French Prime Minister Edouard Philippe announced on Friday morning that a total of 4,000 schools in France would be closed on Friday due to the extreme heat.
In four departments in the south of France (Herault, Gard, Vaucluse and Bouches-du-Rhone) the level of alert was raised from orange to red on Thursday, with the alerts still in place on Friday morning.
The move marks the first time since the warning system was brought in in 2004 that parts of the country have been on red alert for the a heatwave, called a canicule in French.
Meanwhile a further 76 departments were on orange alert – the second highest warning – for the heat.
In Paris, Lyon, Marseille and Strasbourg, authorities have banned the most-polluting cars from the roads.
In the French capital, only vehicles registered 0, 1 or 2, as well as people with electric vehicles, will be permitted to drive. While in Marseille and Strasbourg, only vehicles registered 0-3 will be allowed on the roads.
Several cities in France use the Crit'Air system. The sticker scheme assigns a number from 1 to 5 to all vehicles, based on how polluting they are. Level 5 vehicles have already been banned from central Paris on weekdays and level 4 – which mostly covers older models of diesel cars – will be banned from Paris from July 1st.
Residents of the French city of Grenoble were unable to use two municipal swimming pools despite the record temperatures, due to a row sparked by use of the full-body 'burkini' swimsuit.
Lifeguards had asked for the shutdown after Muslim women clad in burkinis had gone to swim in defiance of a municipal ban, said the local mayor…..

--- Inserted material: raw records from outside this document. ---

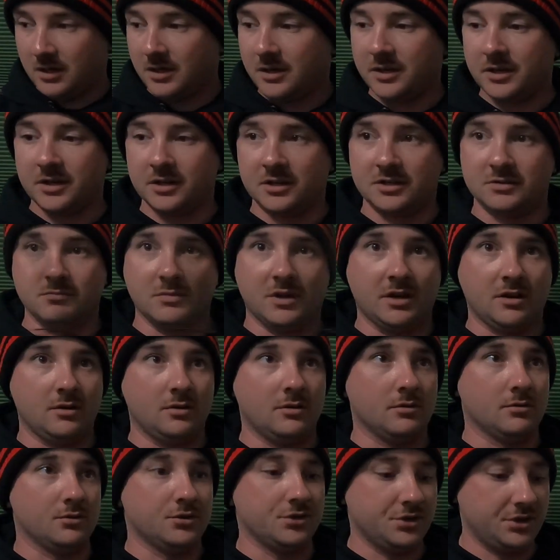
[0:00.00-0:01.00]
Here's my
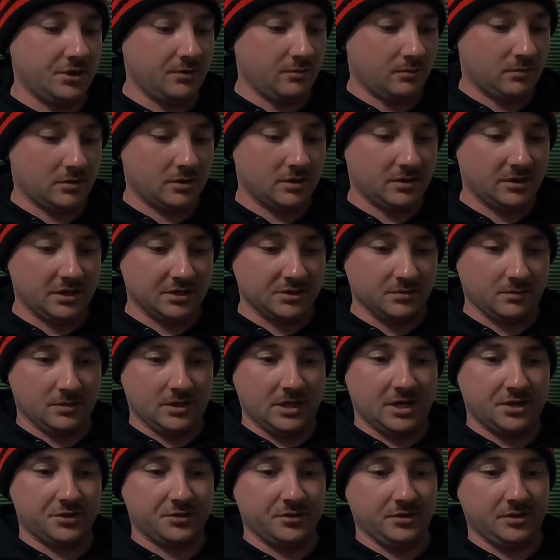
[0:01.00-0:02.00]
OG one. This one
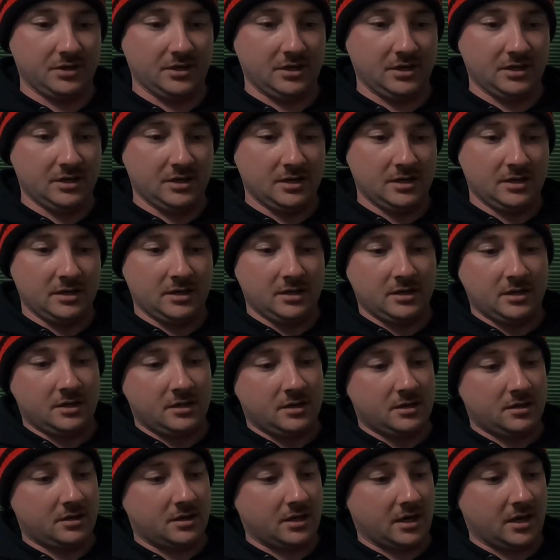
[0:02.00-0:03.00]
actually
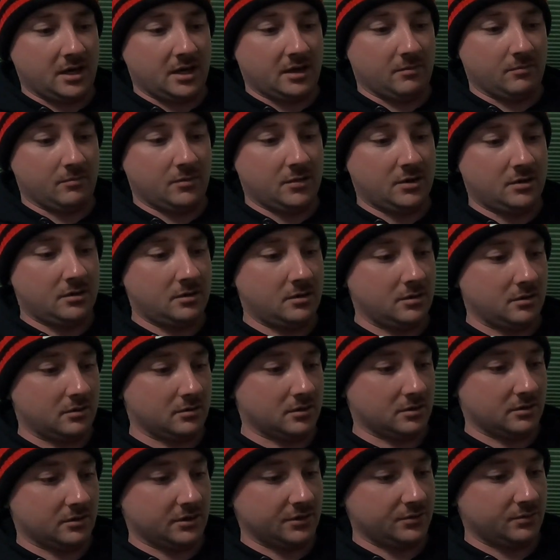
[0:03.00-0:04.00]
came, oh
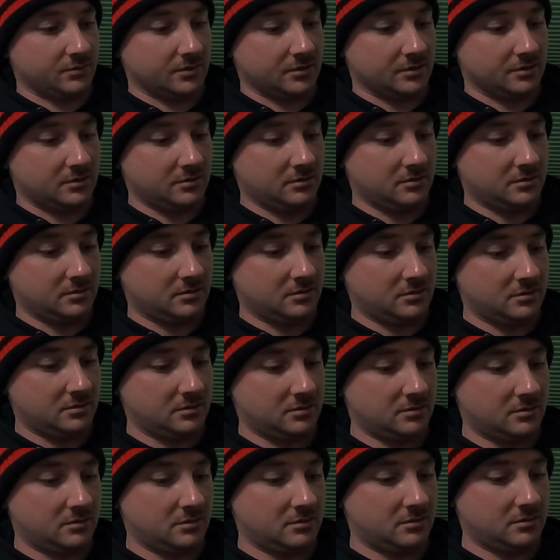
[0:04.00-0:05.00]
no, this one
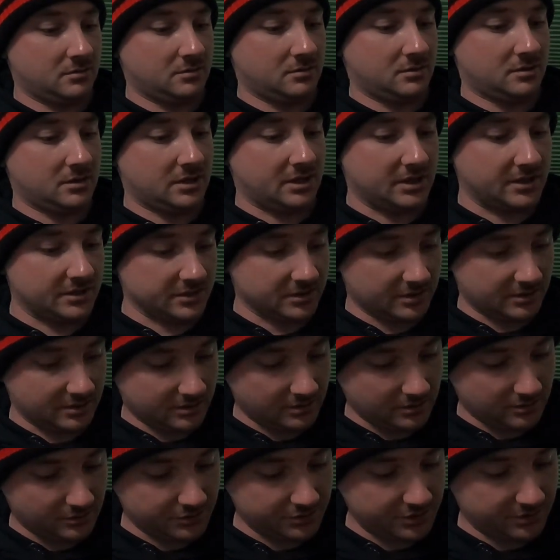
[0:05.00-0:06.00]
isn't the
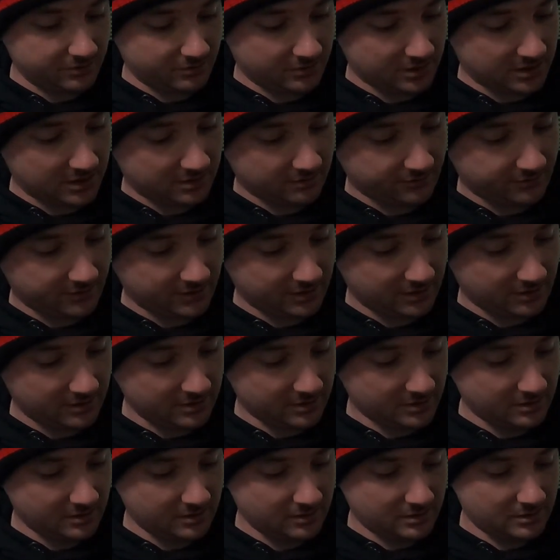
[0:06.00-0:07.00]
OG one, I don't think,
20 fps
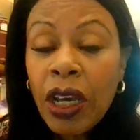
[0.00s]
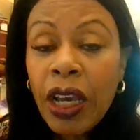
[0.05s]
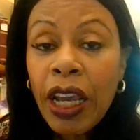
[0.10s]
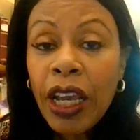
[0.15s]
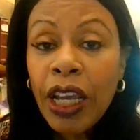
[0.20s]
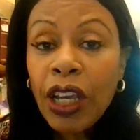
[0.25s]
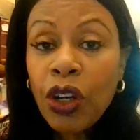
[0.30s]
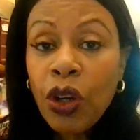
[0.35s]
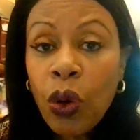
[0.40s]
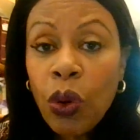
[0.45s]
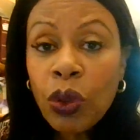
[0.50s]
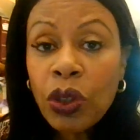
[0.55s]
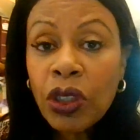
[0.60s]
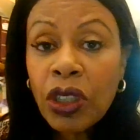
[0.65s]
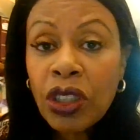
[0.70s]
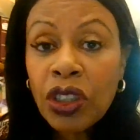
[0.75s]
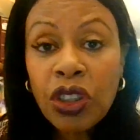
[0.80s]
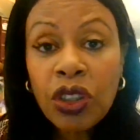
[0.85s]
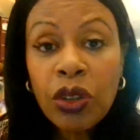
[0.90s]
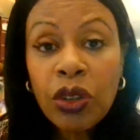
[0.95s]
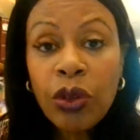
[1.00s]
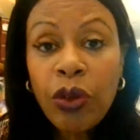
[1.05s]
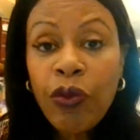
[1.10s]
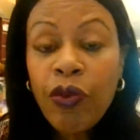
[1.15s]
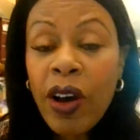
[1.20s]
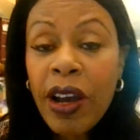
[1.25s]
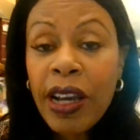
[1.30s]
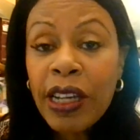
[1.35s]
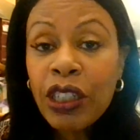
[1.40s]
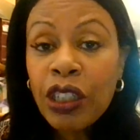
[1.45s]
in order to
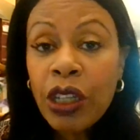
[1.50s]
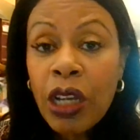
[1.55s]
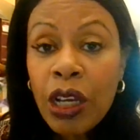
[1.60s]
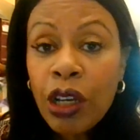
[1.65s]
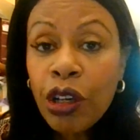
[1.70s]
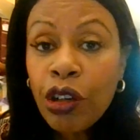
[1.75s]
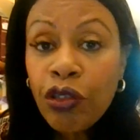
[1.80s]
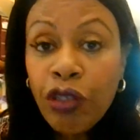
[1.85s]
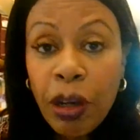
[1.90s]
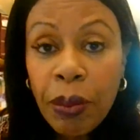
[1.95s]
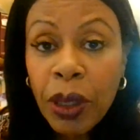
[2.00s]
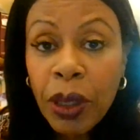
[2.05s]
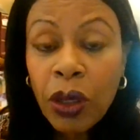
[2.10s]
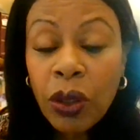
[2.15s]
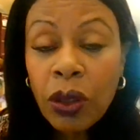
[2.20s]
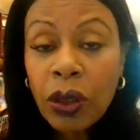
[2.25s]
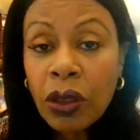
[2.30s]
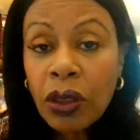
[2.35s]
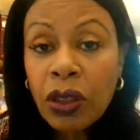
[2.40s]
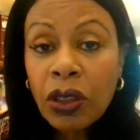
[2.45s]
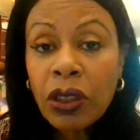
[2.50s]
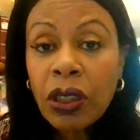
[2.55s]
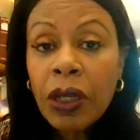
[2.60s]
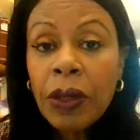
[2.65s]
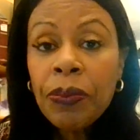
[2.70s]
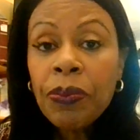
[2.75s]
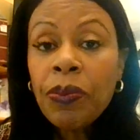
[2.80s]
find criminals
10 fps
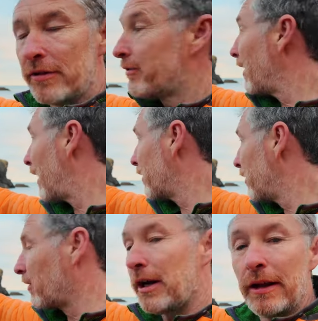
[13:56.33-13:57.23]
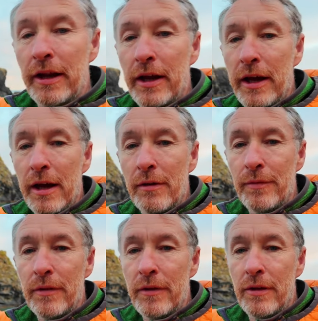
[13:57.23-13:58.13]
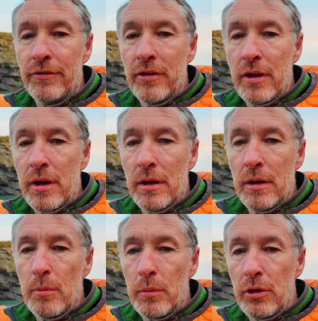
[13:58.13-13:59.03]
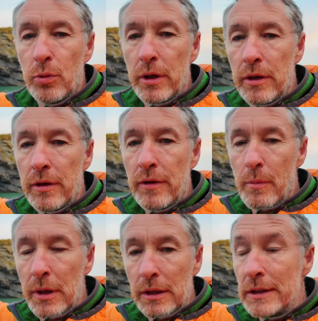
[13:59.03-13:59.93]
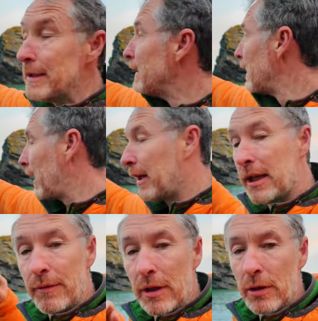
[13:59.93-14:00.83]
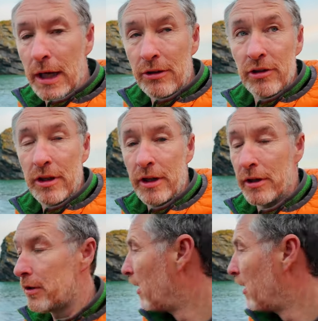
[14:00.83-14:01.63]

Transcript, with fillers: stack here, and then I have this in between the middle. And I'll give you a look actually here,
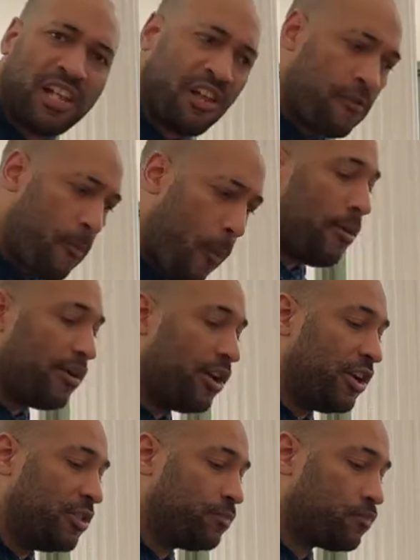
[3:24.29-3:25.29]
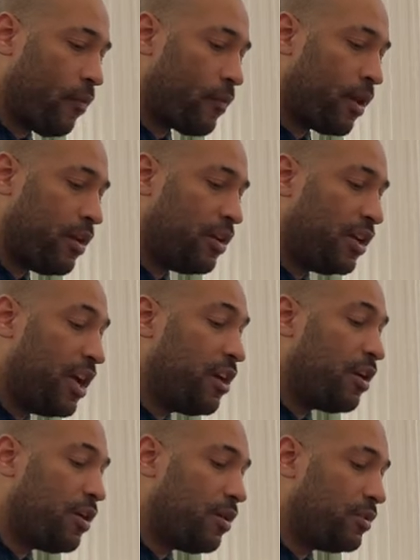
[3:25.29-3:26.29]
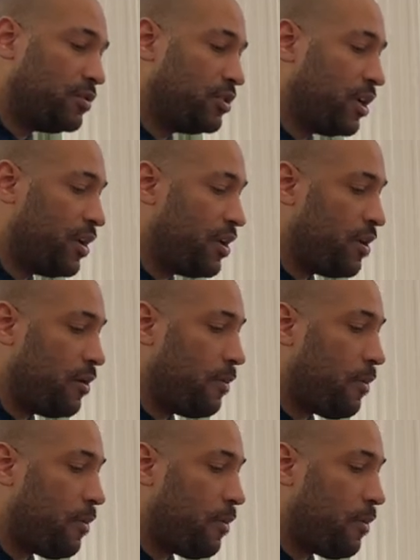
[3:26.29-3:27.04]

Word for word: God. Hell, hell, damn.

French President Emmanuel Macron warned that such extreme weather is likely to become more frequent as a result of global warming.
“We will need to change our set-up, our way of working, build differently,” he said, stressing a necessary “adaption of society and its habits.”
French Health Minister Agnes Buzyn on Thursday said people had to be prepared for the peak of the heatwave and expressed irritation that some appeared not to be listening to advice.
She complained about parents leaving their children in the car and joggers exercising in the midday heat.
On Thursday the heat led to a particularly uncomfortable journey for passengers on one train heading from Paris to Clermont-Ferrand.
The train passengers spent the night on the train, without air conditioning, water and the toilets were out of order, after the train was delayed.
“We went out to get some fresh air because it was almost 30C in the carriage and we stayed outside for about six hours. It was really a nightmare night,” one passenger called Sophie told the French press.
So, what next?
Anyone struggling in the heat may be pleased to know that the current heatwave is expected to come to an end on Sunday for most of the country, except the south east of France where it is forecast to last until Wednesday.
Storms are expected to hit the French capital on Wednesday and Thursday.